Recently, Walmart raised hourly wages and started a bonus program to incentivize loyalty—with a maximum bonus of $1,000 for workers who have been at Walmart for 20 years or more. Walmart hourly employees make on average $17.50 per hour, according to the company website. Pay raises were mainly allotted to reduce turnover—a driving factor behind the new payment programs for managers, too, as Bloomberg reported a manager drain, especially when the pandemic first hit.

“We will continue to raise wages across the business,” Hatfield adds.

It’s all part of a decade-long effort to retain employees after historically low wages and high turnover. Hourly workers for the largest private company in the world were once paid so little that many qualified for government assistance programs. Walmart was named the top employer of Medicare-enrolled workers in three states and top employer of SNAP recipients in five, in a 2020 Government Accountability Office report

Walmart is “rewarding store managers for growing their businesses. As their store’s profit grows, so does their annual bonus,” Hatfield told Fortune in 2024. 

Silicon Valley shirks middle managers but Walmart is holding fast

Walmart’s pay bump comes as managers are starting to feel strung out. A whopping 82% of middle managers reportedly feel frustrated and invisible, according to a survey of 1,000 in said position. Meanwhile, experts have predicted that 2025 is set for a “manager crash”—a “significant downturn” when it comes to managerial well-being and performance.

This past fall, Amazon CEO Andy Jassy sent an internal memo announcing that the ratio of individual employees to managers would be reduced at least 15% by the end of the first quarter of 2025. “I hate bureaucracy,” he said in an internal call.

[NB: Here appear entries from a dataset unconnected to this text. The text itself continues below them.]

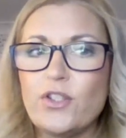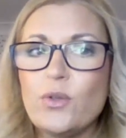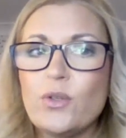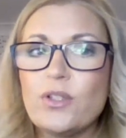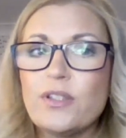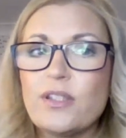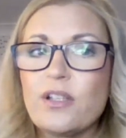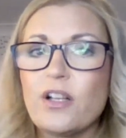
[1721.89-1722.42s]
you
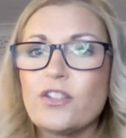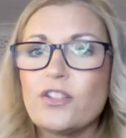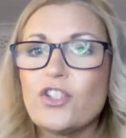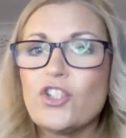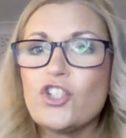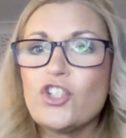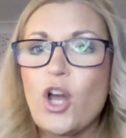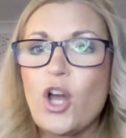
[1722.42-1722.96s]
can start to
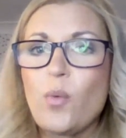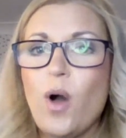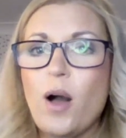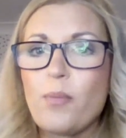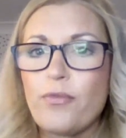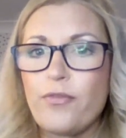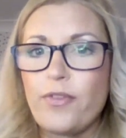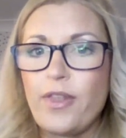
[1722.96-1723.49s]
show
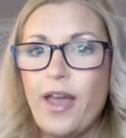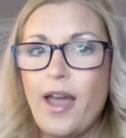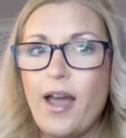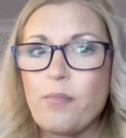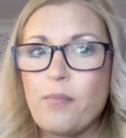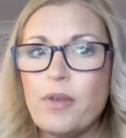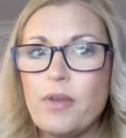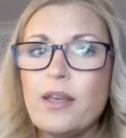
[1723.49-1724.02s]
up for
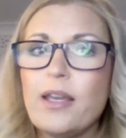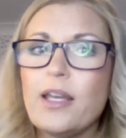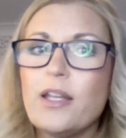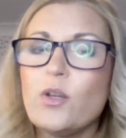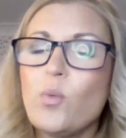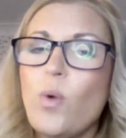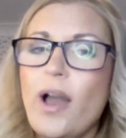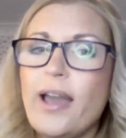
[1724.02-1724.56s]
them in
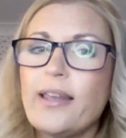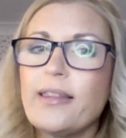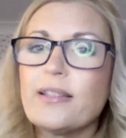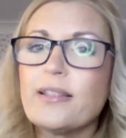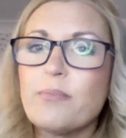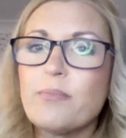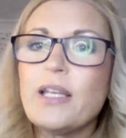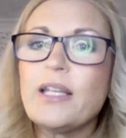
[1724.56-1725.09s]
a way
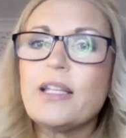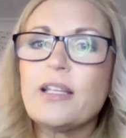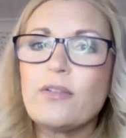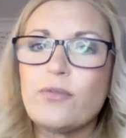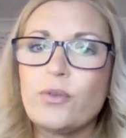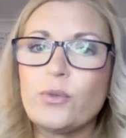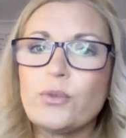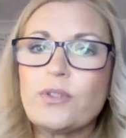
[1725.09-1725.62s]
that's
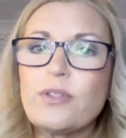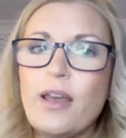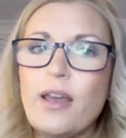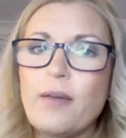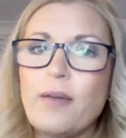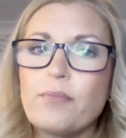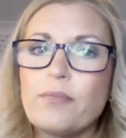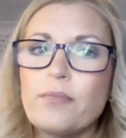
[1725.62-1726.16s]
meaningful to them.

He’s not the only Silicon Valley figure likely to turn away from the manager; United Parcel Service and Google also recently made headlines for laying off managers.

“Amazon’s slashing of manager roles isn’t just about cost-cutting; it’s a glimpse into the future of work,” Naeem Zafar, a professor at the University of California, Berkeley, specializing in entrepreneurship and strategy, told CNBC. “Technology is eating away at the traditional corporate ladder, and middle management is feeling the bite.”

Even so, managers can be key to a company’s performance. “There’s a lot of pressure placed on middle managers—their actions can affect the success or downfall of a company,” writes Anneloes Raes, professor and head of the department of managing people in organizations at IESE Business School. “Because they are in charge of the brunt of people management, they are also responsible for their teams’ mental health and ensuring fair work-life balance for subordinates.”

While managers might be on the chopping block when it comes to trying to reduce costs, it seems companies like Walmart are realizing that paying up will pay off.